Alias the Doctor is a 1932 pre-Code American drama film directed by Michael Curtiz, and starring Richard Barthelmess and Marian Marsh.

==Plot==
The story concerns a man who assumes his dead brother's identity, and becomes a renowned surgeon, despite not having completed medical school.

==Cast==
- Richard Barthelmess as Karl Brenner
- Marian Marsh as Lotti Brenner
- Norman Foster as Stephan Brenner
- Adrienne Dore as Anna
- Lucille La Verne as Martha Brenner, Karl's foster mother (as Lucille LaVerne)
- Oscar Apfel as Keller
- John St. Polis as Dr. Niergardt
- George Rosener as Dr. Franz von Bergman
- Boris Karloff as a surgeon (scene edited from film by the censors)

== Background ==
The film's original script involved a playboy medical student who performs an unspecified operation on his girlfriend, before earning his medical degree. The girl dies from the botched operation, and his foster brother takes the blame. The Hays Office objected because it believed that audiences would assume that the operation was an abortion. In response, Warner Bros. Pictures changed the script to provide a specific cause for the operation. In the revised script, the two lovers argue, and the girl is injured when she tumbles down the stairs.
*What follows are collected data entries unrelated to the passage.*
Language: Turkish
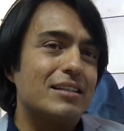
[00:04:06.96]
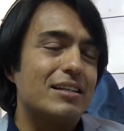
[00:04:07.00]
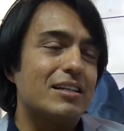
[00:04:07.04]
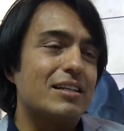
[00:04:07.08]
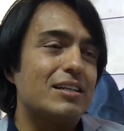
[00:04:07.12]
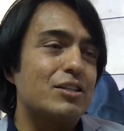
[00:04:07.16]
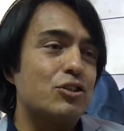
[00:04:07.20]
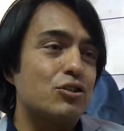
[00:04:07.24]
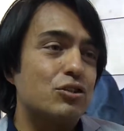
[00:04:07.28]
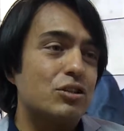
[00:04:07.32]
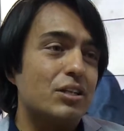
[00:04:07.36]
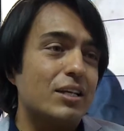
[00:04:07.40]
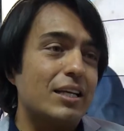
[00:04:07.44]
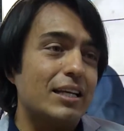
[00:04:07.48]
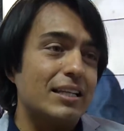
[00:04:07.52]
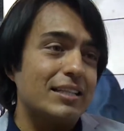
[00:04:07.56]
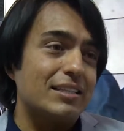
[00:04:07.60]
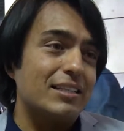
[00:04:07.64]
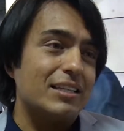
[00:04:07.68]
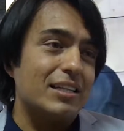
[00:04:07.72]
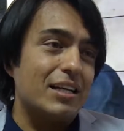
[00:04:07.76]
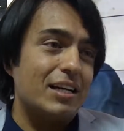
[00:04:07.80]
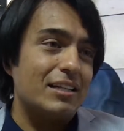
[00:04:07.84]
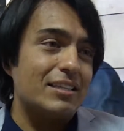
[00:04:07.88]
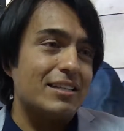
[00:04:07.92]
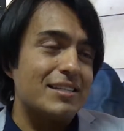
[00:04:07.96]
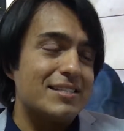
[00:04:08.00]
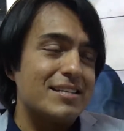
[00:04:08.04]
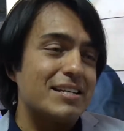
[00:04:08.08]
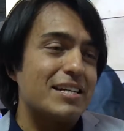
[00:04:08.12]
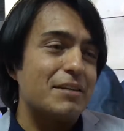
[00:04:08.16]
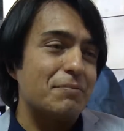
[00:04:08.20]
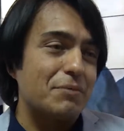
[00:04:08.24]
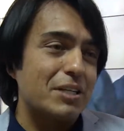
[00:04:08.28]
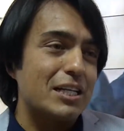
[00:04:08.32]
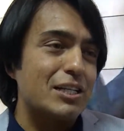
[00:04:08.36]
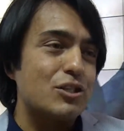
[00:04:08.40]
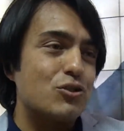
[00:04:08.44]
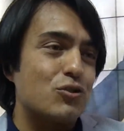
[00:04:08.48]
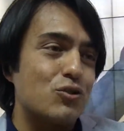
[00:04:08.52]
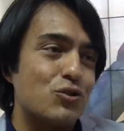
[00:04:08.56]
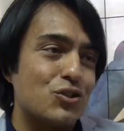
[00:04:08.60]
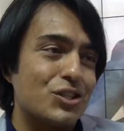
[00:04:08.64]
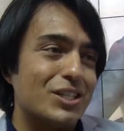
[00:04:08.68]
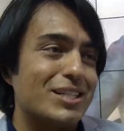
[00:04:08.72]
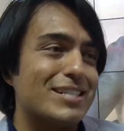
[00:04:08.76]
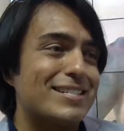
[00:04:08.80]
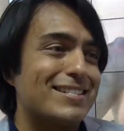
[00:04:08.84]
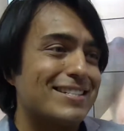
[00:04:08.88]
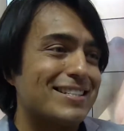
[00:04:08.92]
e, ilk lazer epilasyon
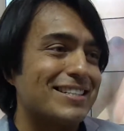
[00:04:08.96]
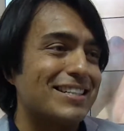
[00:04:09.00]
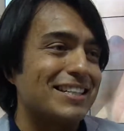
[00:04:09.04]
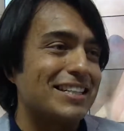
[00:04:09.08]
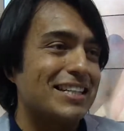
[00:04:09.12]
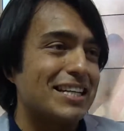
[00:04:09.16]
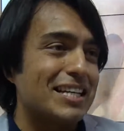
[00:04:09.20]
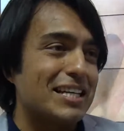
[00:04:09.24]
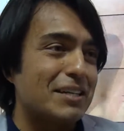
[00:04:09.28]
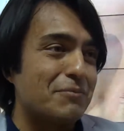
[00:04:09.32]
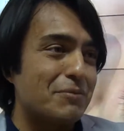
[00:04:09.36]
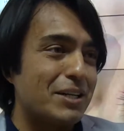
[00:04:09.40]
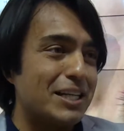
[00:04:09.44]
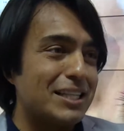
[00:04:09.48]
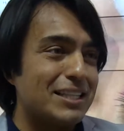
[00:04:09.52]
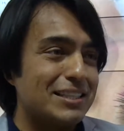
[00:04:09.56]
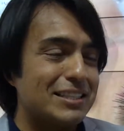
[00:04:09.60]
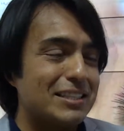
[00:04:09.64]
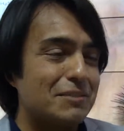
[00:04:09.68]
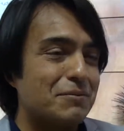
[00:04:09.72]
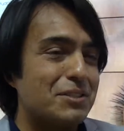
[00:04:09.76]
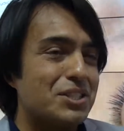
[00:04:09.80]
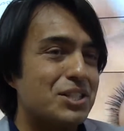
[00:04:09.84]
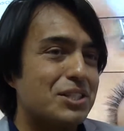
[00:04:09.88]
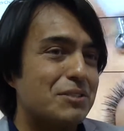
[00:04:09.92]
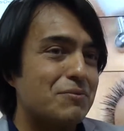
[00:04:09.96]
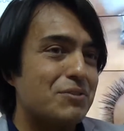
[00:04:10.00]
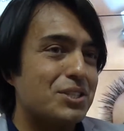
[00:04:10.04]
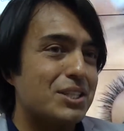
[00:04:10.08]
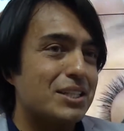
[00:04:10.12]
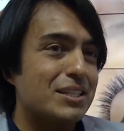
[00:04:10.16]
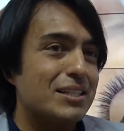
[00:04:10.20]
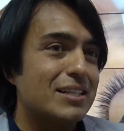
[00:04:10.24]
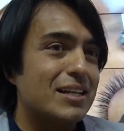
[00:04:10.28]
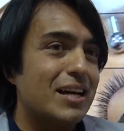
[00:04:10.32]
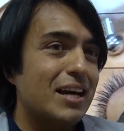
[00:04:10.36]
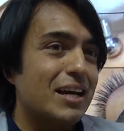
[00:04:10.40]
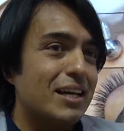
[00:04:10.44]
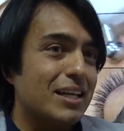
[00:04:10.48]
cihazlarıyla imalata başlamıştık.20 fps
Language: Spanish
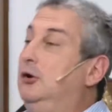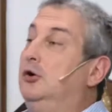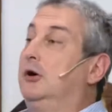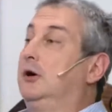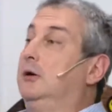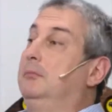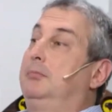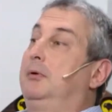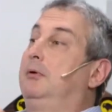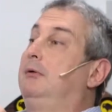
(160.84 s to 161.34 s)
lo
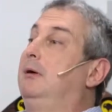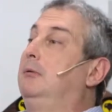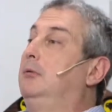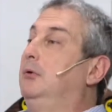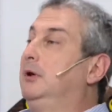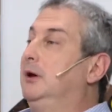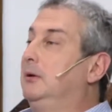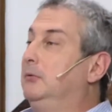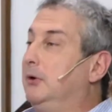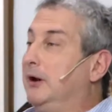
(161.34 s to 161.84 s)
que
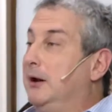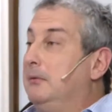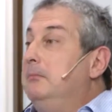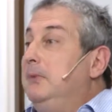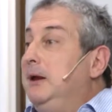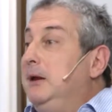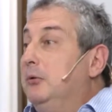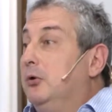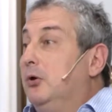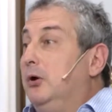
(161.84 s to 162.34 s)
probamos, digamos, era en
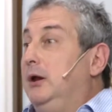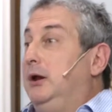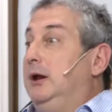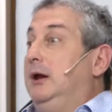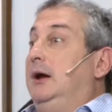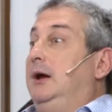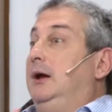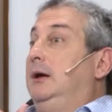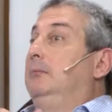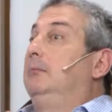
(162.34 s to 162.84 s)
vivo y
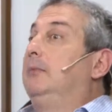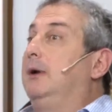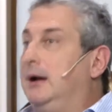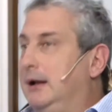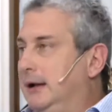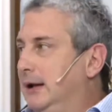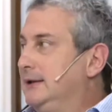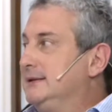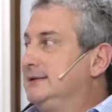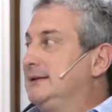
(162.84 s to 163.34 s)
a,
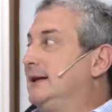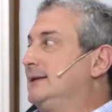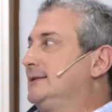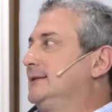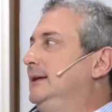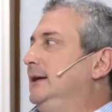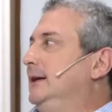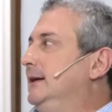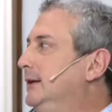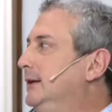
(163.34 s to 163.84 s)
lanzarseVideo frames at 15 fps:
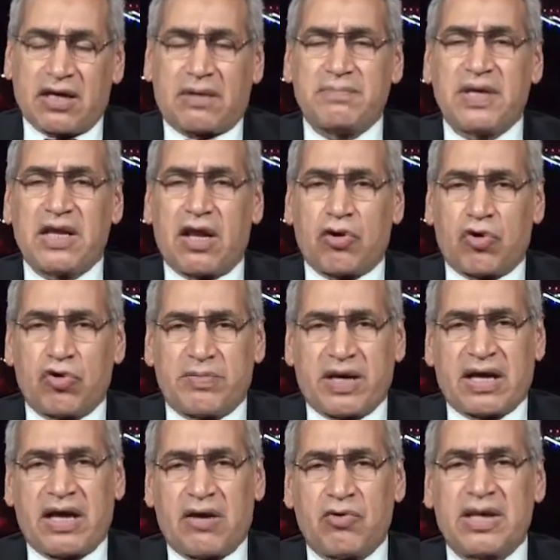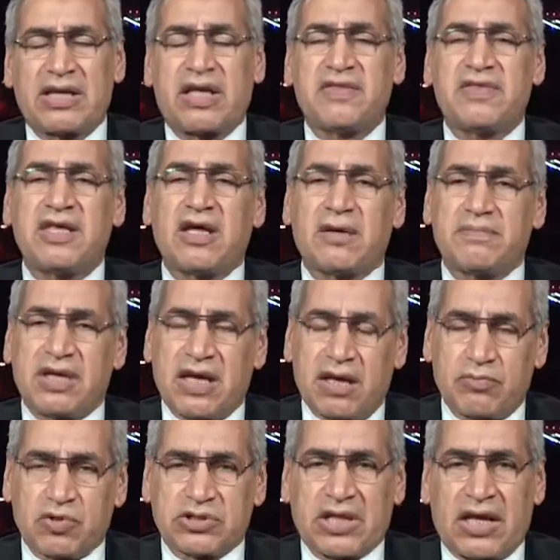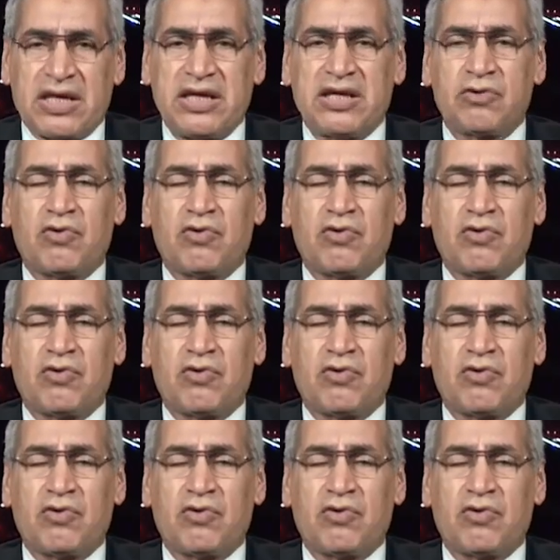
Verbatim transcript: من الخبراء والكثير من المطلعين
Originally, Boris Karloff played a small role in the film as a surgeon, which was cut from the film by censors, and the Karloff footage no longer exists.

==Reception==
===Critical===
Mordaunt Hall of The New York Times wrote, "Although Alias the Doctor, Richard Barthelmess's latest film, which reached the Winter Garden last night, has been produced with praise-worthy earnestness and painstaking attention to surgical details, it is not precisely an entertaining subject … The story is a routine affair with unconvincing characterizations, but it has some interesting introductory incidents, and the closing episode is worked out effectively." Hall was more favourable in his opinion of the performances and commented, "Mr. Barthelmess does as well as is possible in the circumstances with his rôle. Karl is, however, too good to be real. Norman Foster does well enough with the part of Stephan. Marian Marsh is attractive as Lottie and Lucille La Verne is effective as Frau Brenner."

===Box office===
According to Warner Bros. records, the film earned $460,000 domestically, and $181,000 foreign.